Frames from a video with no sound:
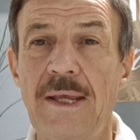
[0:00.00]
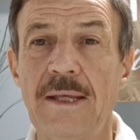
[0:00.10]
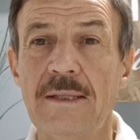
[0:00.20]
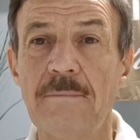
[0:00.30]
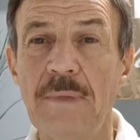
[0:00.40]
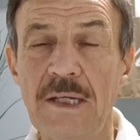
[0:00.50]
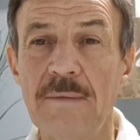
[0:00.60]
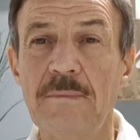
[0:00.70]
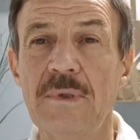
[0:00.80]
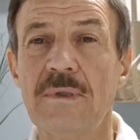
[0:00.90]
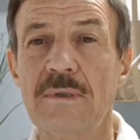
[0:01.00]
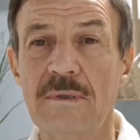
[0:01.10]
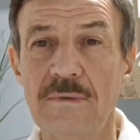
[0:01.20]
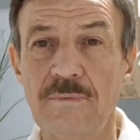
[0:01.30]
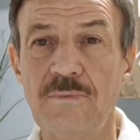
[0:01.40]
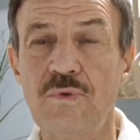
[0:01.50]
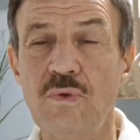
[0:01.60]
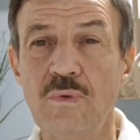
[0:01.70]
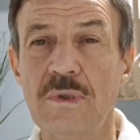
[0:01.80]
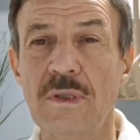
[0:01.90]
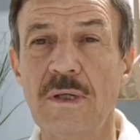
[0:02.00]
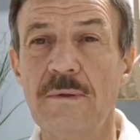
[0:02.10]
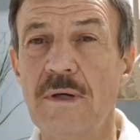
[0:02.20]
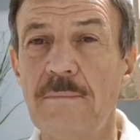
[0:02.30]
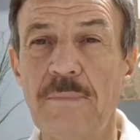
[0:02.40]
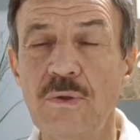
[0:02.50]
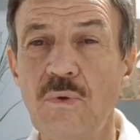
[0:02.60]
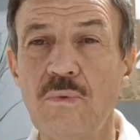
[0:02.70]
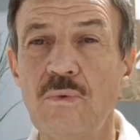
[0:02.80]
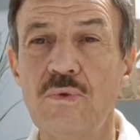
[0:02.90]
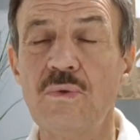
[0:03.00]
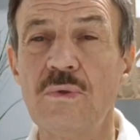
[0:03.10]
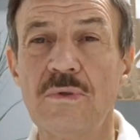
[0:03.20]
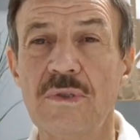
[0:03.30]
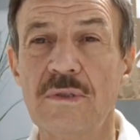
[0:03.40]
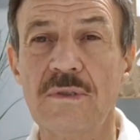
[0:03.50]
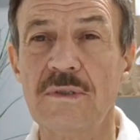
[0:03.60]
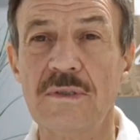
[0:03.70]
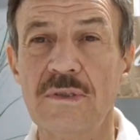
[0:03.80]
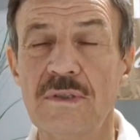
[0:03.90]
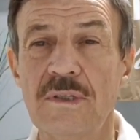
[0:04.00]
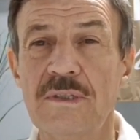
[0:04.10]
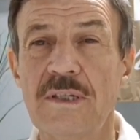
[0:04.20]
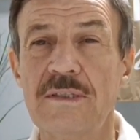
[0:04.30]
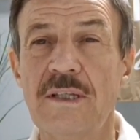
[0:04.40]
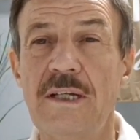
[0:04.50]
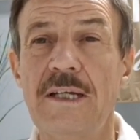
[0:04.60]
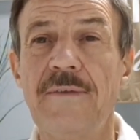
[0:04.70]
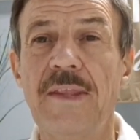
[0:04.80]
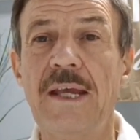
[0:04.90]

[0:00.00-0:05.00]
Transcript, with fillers: Это мы э, всю эту компоновку, всю это создали.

**Exercise prompt:** Write out the entries again, word for word. No images.

**Answer space:**
Frames from a video with no sound:
[0:00.00]
[0:00.10]
[0:00.20]
[0:00.30]
[0:00.40]
[0:00.50]
[0:00.60]
[0:00.70]
[0:00.80]
[0:00.90]
[0:01.00]
[0:01.10]
[0:01.20]
[0:01.30]
[0:01.40]
[0:01.50]
[0:01.60]
[0:01.70]
[0:01.80]
[0:01.90]
[0:02.00]
[0:02.10]
[0:02.20]
[0:02.30]
[0:02.40]
[0:02.50]
[0:02.60]
[0:02.70]
[0:02.80]
[0:02.90]
[0:03.00]
[0:03.10]
[0:03.20]
[0:03.30]
[0:03.40]
[0:03.50]
[0:03.60]
[0:03.70]
[0:03.80]
[0:03.90]
[0:04.00]
[0:04.10]
[0:04.20]
[0:04.30]
[0:04.40]
[0:04.50]
[0:04.60]
[0:04.70]
[0:04.80]
[0:04.90]

[0:00.00-0:05.00]
Transcript, with fillers: Это мы э, всю эту компоновку, всю это создали.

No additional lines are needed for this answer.